Sosialisasi yang diberikan oleh mahasiswa KKN universitas Jember yaitu mengenai Proses Pembuatan dan Pelatihan Briket Arang dari bonggol jagung dan daun kering kepada masyarakat desa Tokelan khususnya bapak-bapak, mahasiswa KKN mengangkat topik tersebut dikarenakan masyarakat desa Tokelan mayoritas masyarakatnya sebagai petani salah satunya petani jagung, dalam sosialisasi tersebut mahasiswa KKN menjelaskan mulai dari proses pembuatan briket arang seperti bahan baku apa saja yang dibutuhkan hingga menjadi briket arang yang siap digunakan, adapun beberapa langkah yang perlu diperhatikan selama proses pembuatan seperti pengumpulan bonggol jagung dan daun kering yang akan digunakan.
Pembuatan briket arang juga membutuhkan proses penghancuran, hal ini dapat mempermudah proses pencampuran dalam pembentukan briket, selanjutnya dilakukan pengeringan apabila bahan yang digunakan masih basah atau lembab supaya memiliki performa pembakaran yang awet dan baik serta dapat tahan 1-2 jam. Kemudian pembuatan campuran bahan seperti tepung tapioka, pastikan menyatu dengan baik supaya tidak mudah hancur, dan penambahan air yang sudah mendidih secukupnya hingga adonan memiliki adonan yang tepat ketika proses pencetakan. “Jadi ketahanan lamanya apabila menggunakan briket arang bisa bertahan 2 jam ya mas?,” ujar Arip, Perangkat Desa Tokelan kepada KKN UMD Universitas Jember Kelompok 211.

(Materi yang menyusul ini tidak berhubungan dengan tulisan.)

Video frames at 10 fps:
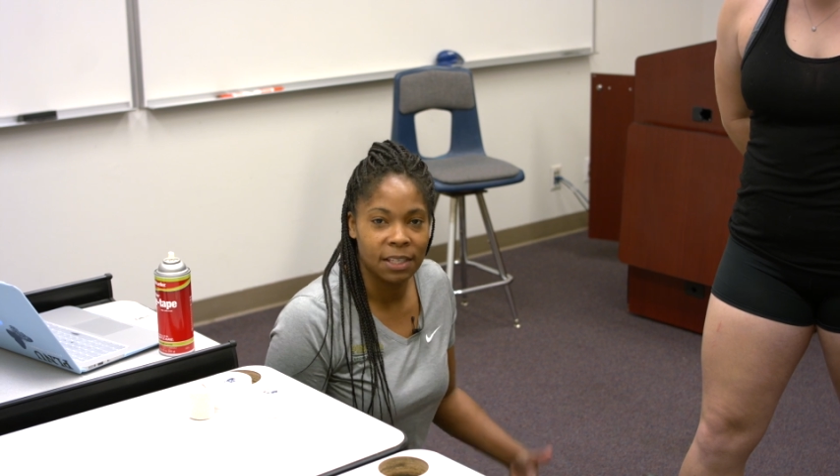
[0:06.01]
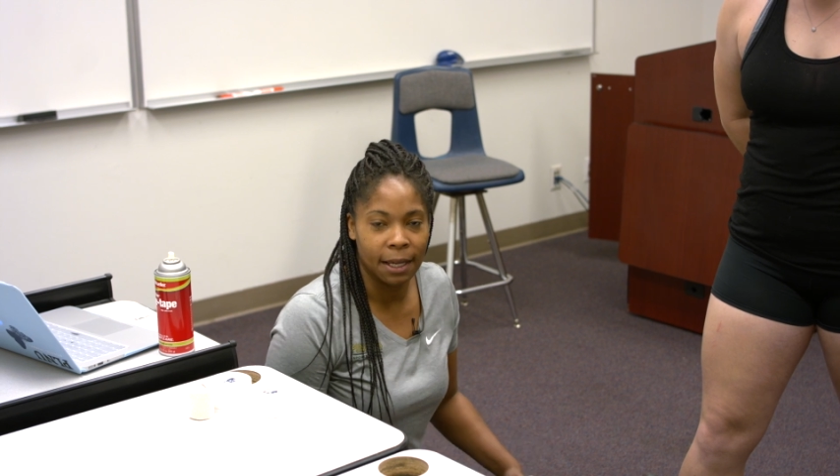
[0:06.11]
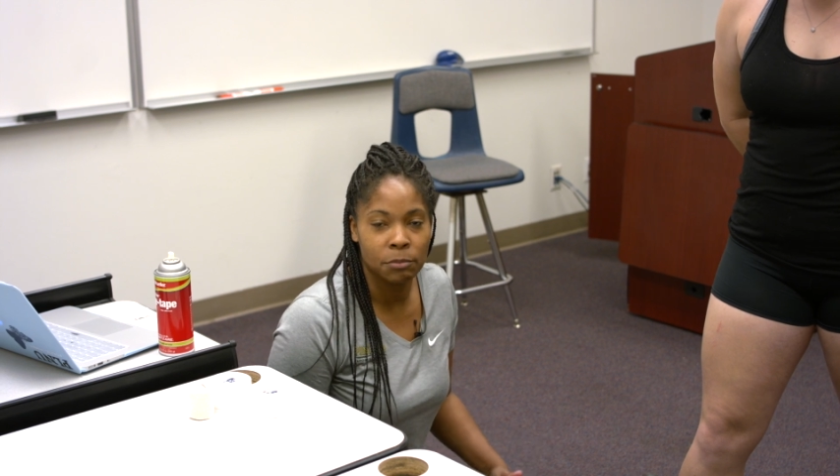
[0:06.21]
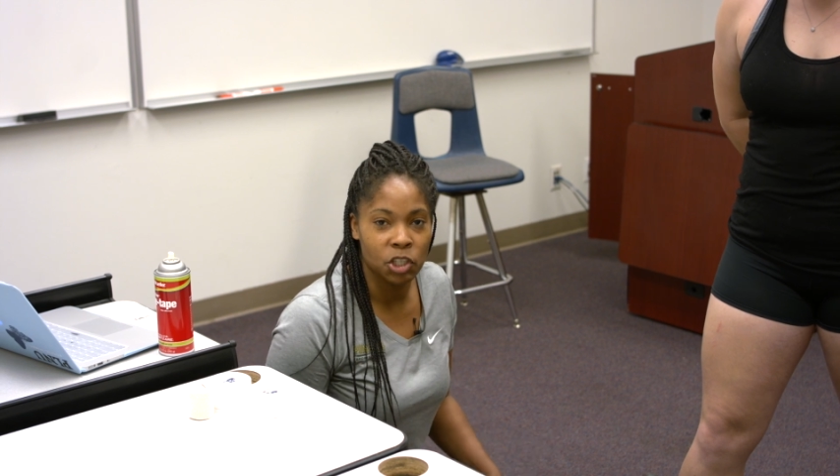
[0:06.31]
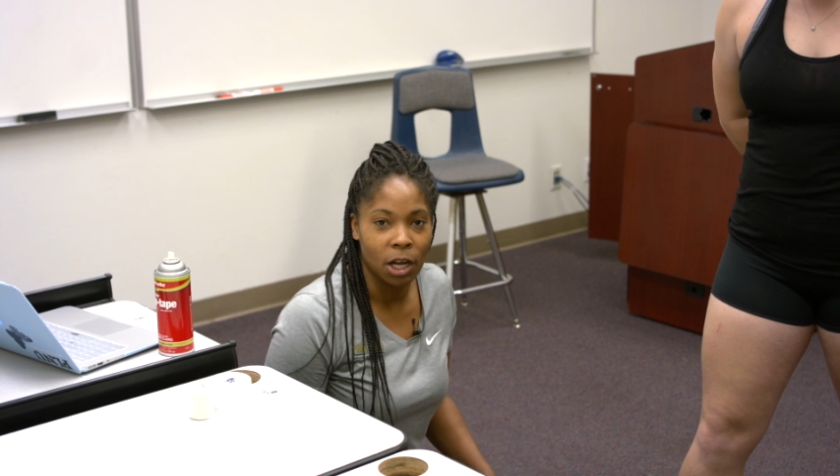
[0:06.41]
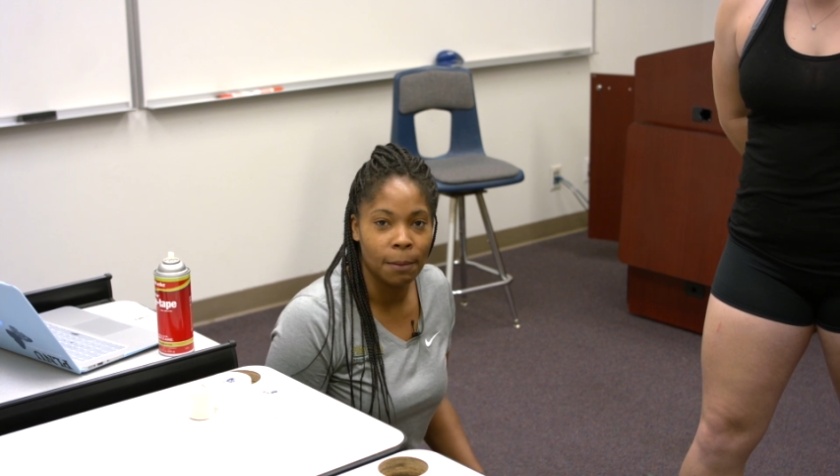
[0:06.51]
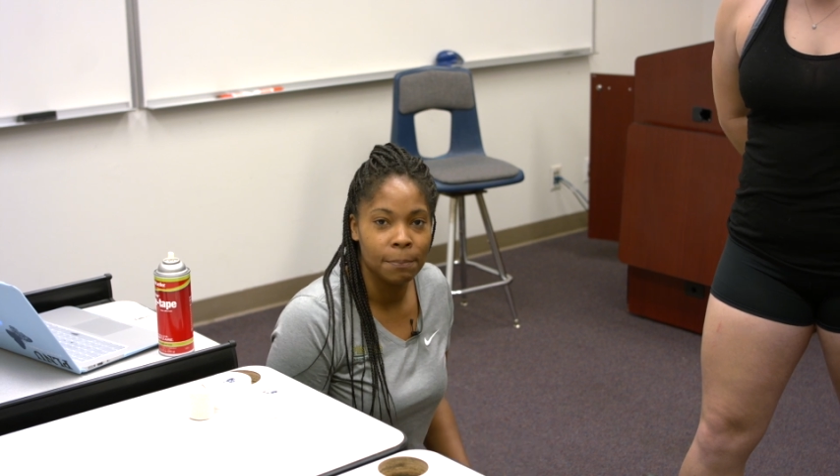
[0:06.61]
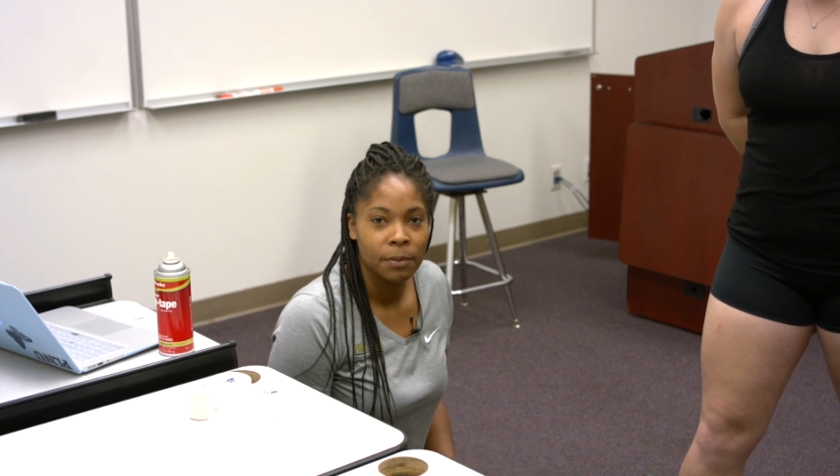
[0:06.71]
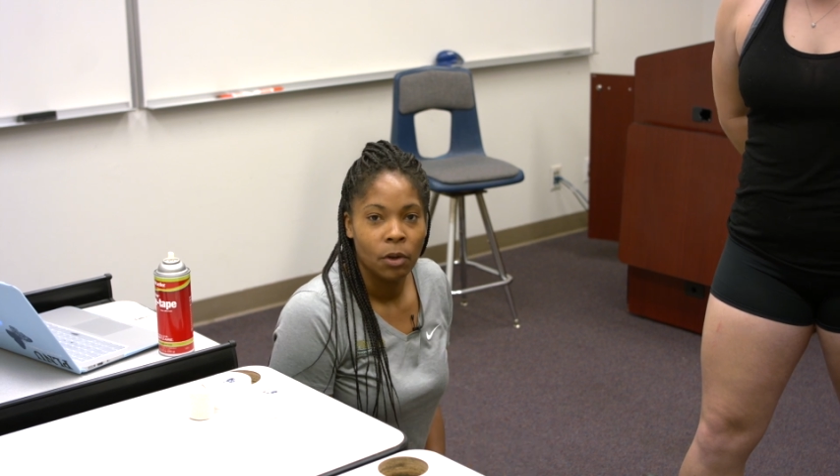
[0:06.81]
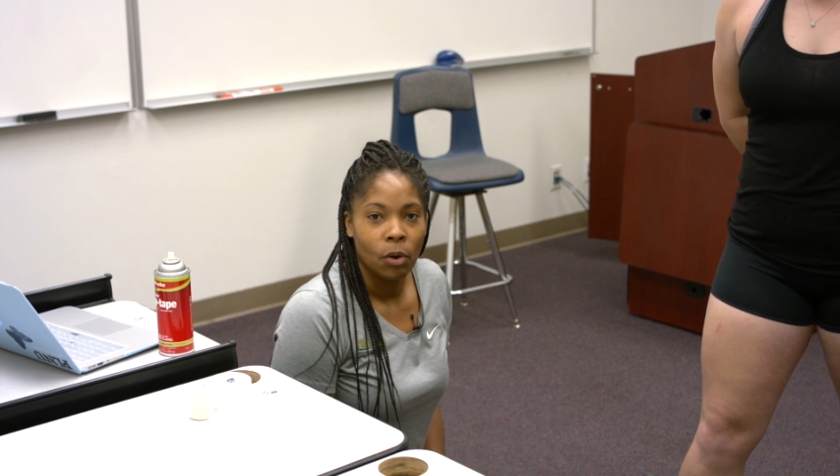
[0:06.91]
tape
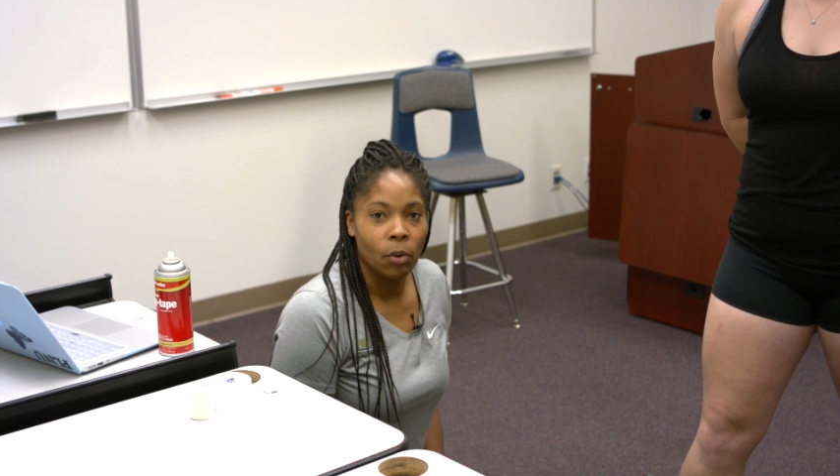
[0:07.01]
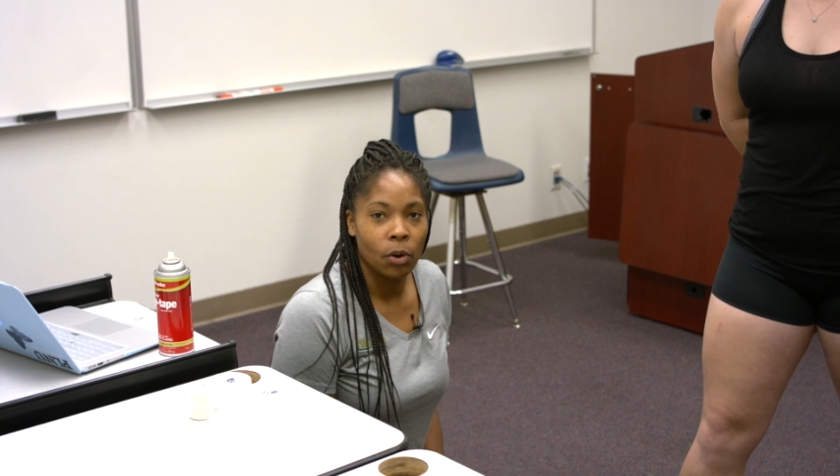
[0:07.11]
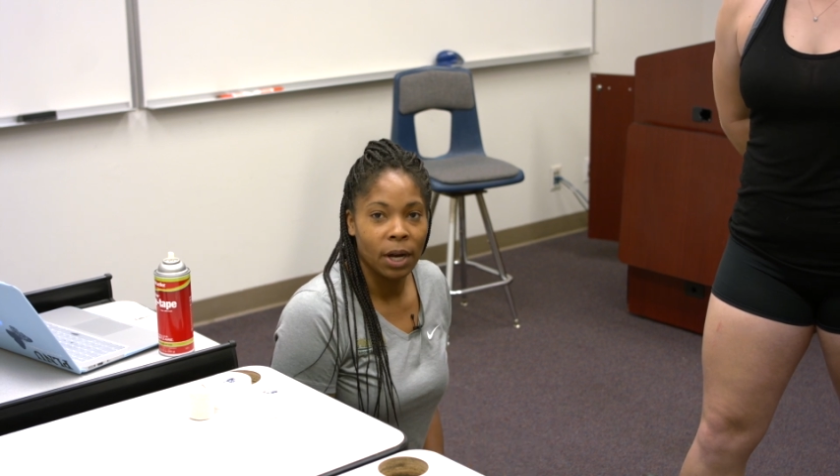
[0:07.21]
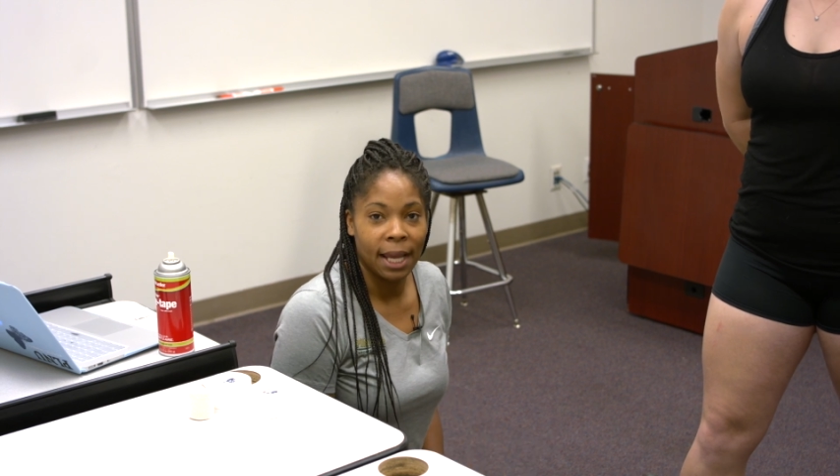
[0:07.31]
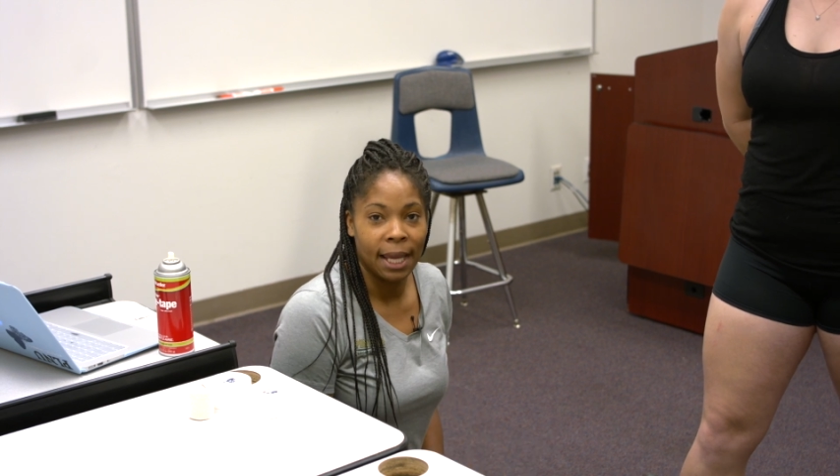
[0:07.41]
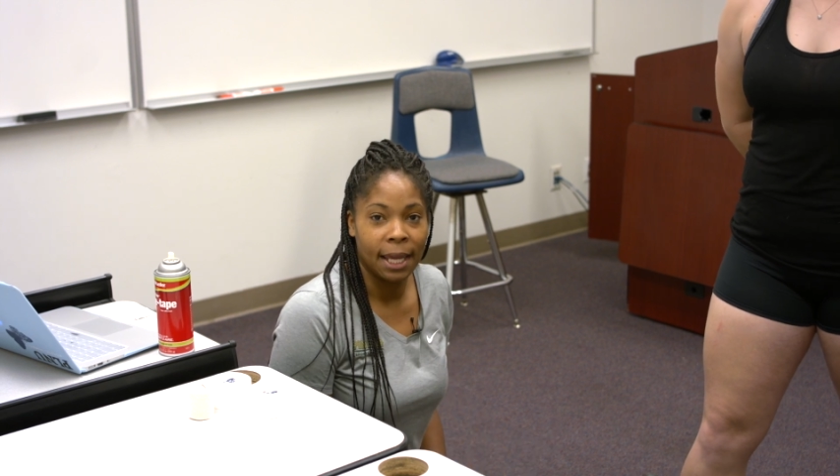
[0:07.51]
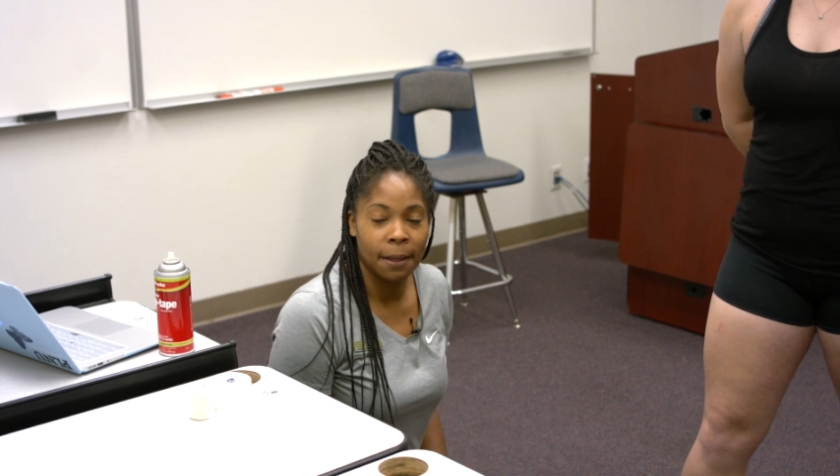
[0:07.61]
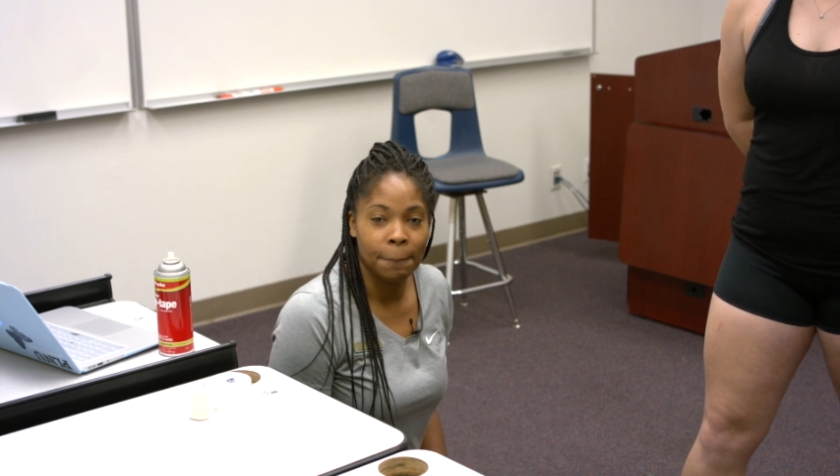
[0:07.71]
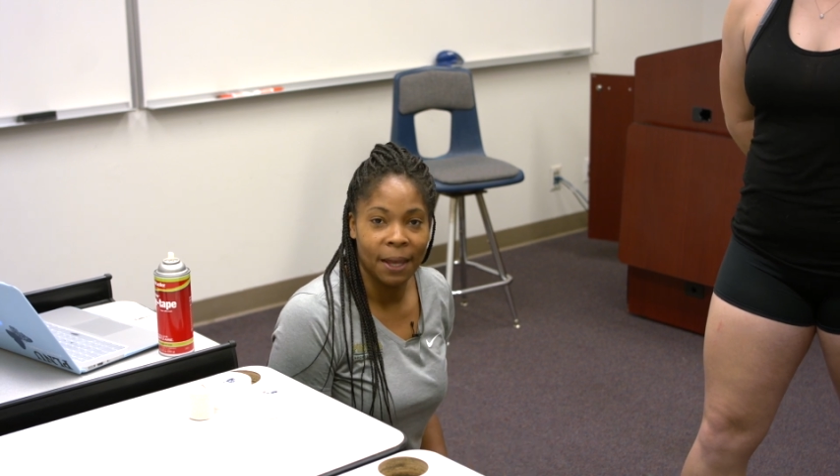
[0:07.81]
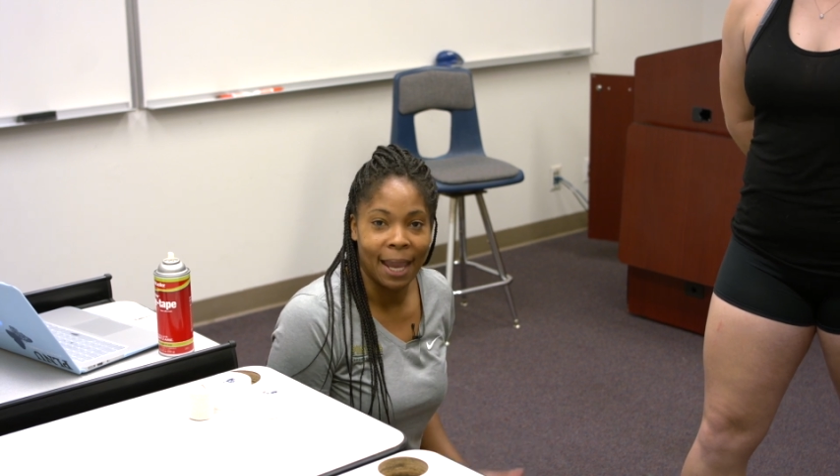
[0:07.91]
job or a hip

Pencetakan briket dapat dibentuk sesuai dengan yang diinginkan dalam berbagai bentuk dan ukuran, setelah dicetak dapat dilakukan pengeringan briket yang dapat dilakukan secara alami di bawah sinar matahari langsung atau menggunakan oven pengering. “Proses pengeringan briket arang ini jadi tergantung sinar matahari ya mas dan bisa kering hanya dalam waktu kurang dari 24 jam apabila cuaca cerah,” ungkap ketua BPD pada saat proses pelatihan briket arang.
Pemanasan dan pengujian kualitas juga sangat penting dalam proses pembuatan briket arang termasuk kepadatan, serta kemampuan dalam proses pembakaran. “Jadi intinya bahan yang dapat digunakan dalam proses pembuatan briket ini bahan organik seperti daun kering, bonggol jagung, kayu atau ranting-ranting yang sudah mengering, tepungnya harus tapioka, dan perbandingan tapioka dengan arangnya harus 1 banding 3, serta campuran airnya menyesuaikan tepungnya hingga menjadi kental banget” ujar salah satu anggota BPD pada saat proses pelatihan briket arang.

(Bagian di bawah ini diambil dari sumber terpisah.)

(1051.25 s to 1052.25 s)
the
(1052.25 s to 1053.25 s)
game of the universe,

Selain pelatihan pembuatan briket, mahasiswa KKN juga menyelenggarakan demonstrasi penggunaan Alat Peraga Edukasi (APE) di TK PGRI 8 Panji, Senin (29/07/2024). Alat Peraga Edukasi (APE) dibuat dari bahan bekas anorganik seperti kardus, botol plastik, stik bekas dan juga kertas. Mahasiswa KKN membuat 3 Alat Peraga Edukasi (APE) yaitu papan angka, kincir angin angka dan juga labirin kardus.
Demonstrasi ini bertujuan untuk mengajarkan ibu guru dan juga anak – anak tentang pentingnya mendaur ulang, kreativitas dalam memanfaatkan barang bekas menjadi hal yang berguna. Mahasiswa KKN kelompok 211 pada kegiatan ini juga melakukan pendampingan kepada anak-anak TK dalam menggunakan Alat Peraga Edukasi (APE). Alat-alat peraga yang diperlihatkan mencakup alat bantu belajar untuk meningkatkan kreativitas dan kemampuan motorik anak-anak. Kegiatan ini disambut dengan baik oleh para guru TK PGRI 8 Panji. “Kegiatan ini sangat penting mbak untuk zaman sekarang dan juga mengedukasi para ibu-ibu, di mana anak-anak zaman sekarang cenderung diberi main hp,” ujar perwakilan guru TK PGRI 8 Panji.
Kegiatan ini didukung oleh perangkat desa dan memberikan wawasan baru bagi masyarakat desa Tokelan mengenai cara pengelolaan sampah yang efektif dan kreatif, serta mendorong mereka untuk lebih peduli terhadap lingkungan. Masyarakat berpartisipasi aktif, menunjukkan antusiasme dan minat yang tinggi dalam kegiatan ini.